Labeling a range of bars in barplot?
Marc Schwartz (via MN) wrote:
On Tue, 2005-12-13 at 10:53 +0000, Dan Bolser wrote:
Hi, I am plotting a distribution of (ordered) values as a barplot. I would like to label groups of bars together to highlight aspects of the distribution. The label for the group should be the range of values in those bars. As this is hard to describe, here is an example; x <- rlnorm(50)*2 barplot(sort(x,decreasing=T)) y <- quantile(x, seq(0, 1, 0.2)) y plot(diff(y)) That last plot is to highlight that I want to label lots of the small columns together, and have a few more labels for the bigger columns (more densely labeled). I guess I will have to turn out my own labels using low level plotting functions, but I am stumped as to how to perform the calculation for label placement. I imagine drawing several line segments, one for each group of bars to be labeled together, and putting the range under each line segment as the label. Each line segment will sit under the group of bars that it covers. Thanks for any help with the above! Cheers, Dan.

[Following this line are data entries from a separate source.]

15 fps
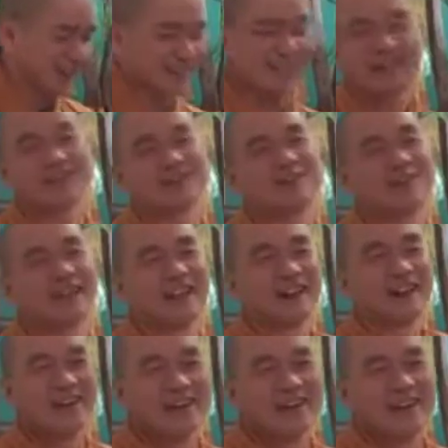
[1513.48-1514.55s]
Thì thầy cũng vậy
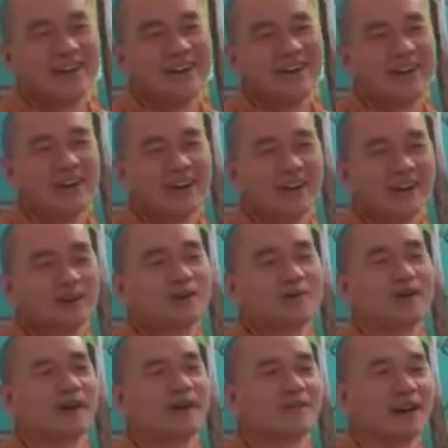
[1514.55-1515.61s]
không? Quý
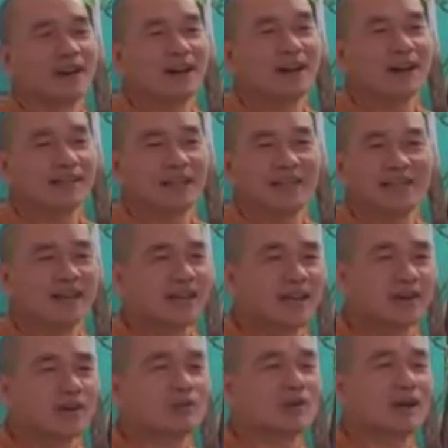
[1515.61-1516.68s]
vị không trả lời, thầy trả
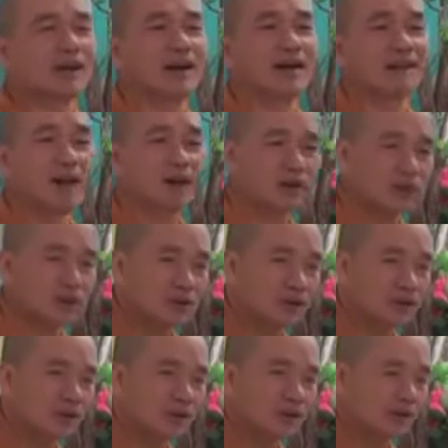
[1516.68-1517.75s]
lời cũng trật lất thôi.
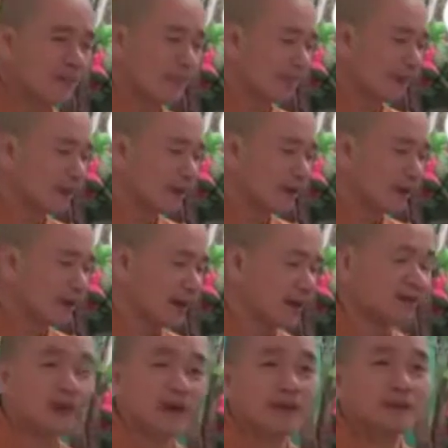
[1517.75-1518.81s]

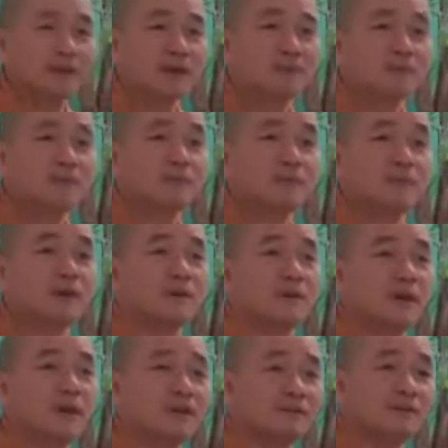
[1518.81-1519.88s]
Chẳng qua là mình
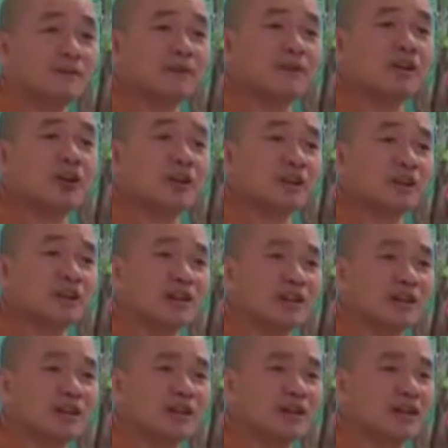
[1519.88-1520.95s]
phải đoán
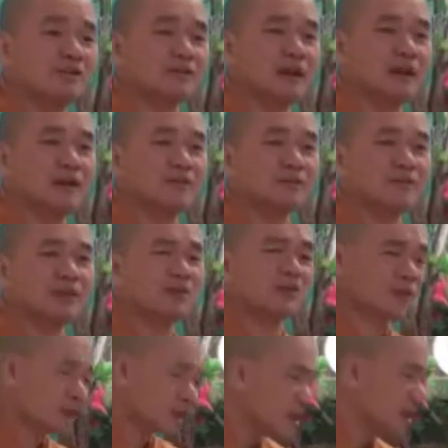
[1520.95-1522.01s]
là cái thời Đức
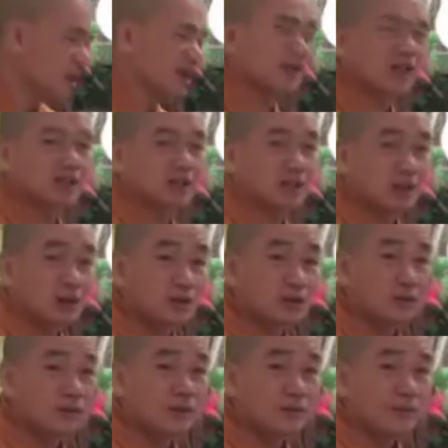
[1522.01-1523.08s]
Phật chỉ đi khất thực vậy thôi.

Dan, Here is a hint. barplot() returns the bar midpoints: mp <- barplot(sort(x, decreasing = TRUE))
head(mp)
[,1]
[1,] 0.7
[2,] 1.9
[3,] 3.1
[4,] 4.3
[5,] 5.5
[6,] 6.7
There will be one value in 'mp' for each bar in your series.
You can then use those values along the x axis to draw your line
segments under the bars as you require, based upon the cut points you
want to highlight.
To get the center of a given group of bars, you can use:
mean(mp[start:end])
where 'start' and 'end' are the extreme bars in each of your groups.
Two other things that might be helpful. See ?cut and ?hist, noting the
output in the latter when 'plot = FALSE'.
HTH,
Thanks all for help on this question, including those who emailed me off
list.
I went with the suggestion of Marc above, because I could follow through
how to implement the code (other more complete solutions were hard for
me to 'reverse engineer').
Here is my solution in full, which I feel gives rather nice output :)
## Approximate my data for you to try
x <- sort((runif(70)*100)^3,decreasing=T)
## Plot the barplot
mp <-
barplot(x,
# Remove default label names
names.arg=rep('',70)
)
## Break data range, and count bars per break
my.hist <-
hist(x,plot=F,
## Pick the (approximate) number of labels
## NB: using quantiles is incorrect here
breaks=4
)
## Check for sanity
## points(mp[length(mp)],x[length(mp)],col=2)
## Counts become new 'breaks'
my.new.breaks <-
my.hist$counts
## Some formating stuff
my.names <-
sprintf("%.1d",my.hist$breaks)
# Prepare to add labels
op<-par(xpd=TRUE)
i <- length(mp) # Note we label from right to left
q <- 1
#
for(j in my.new.breaks){
st <- i #
en <- i-j+1 #
##
segments(mp[st],-50000,
mp[en],-50000,lwd=2,col=2)
##
text(mean(mp[st:en]),-100000,pos=1,
paste(paste(my.names[q],"-",sep=" "),
my.names[q+1],sep="\n"),cex=0.6)
##
i <- i-j #
q <- q+1
}
You should see that the density of labels corresponds to the range of
data (hopefully not too dense), giving more labels to regions of the
plot with bigger ranges.
Marc Schwartz
Cheers, Dan.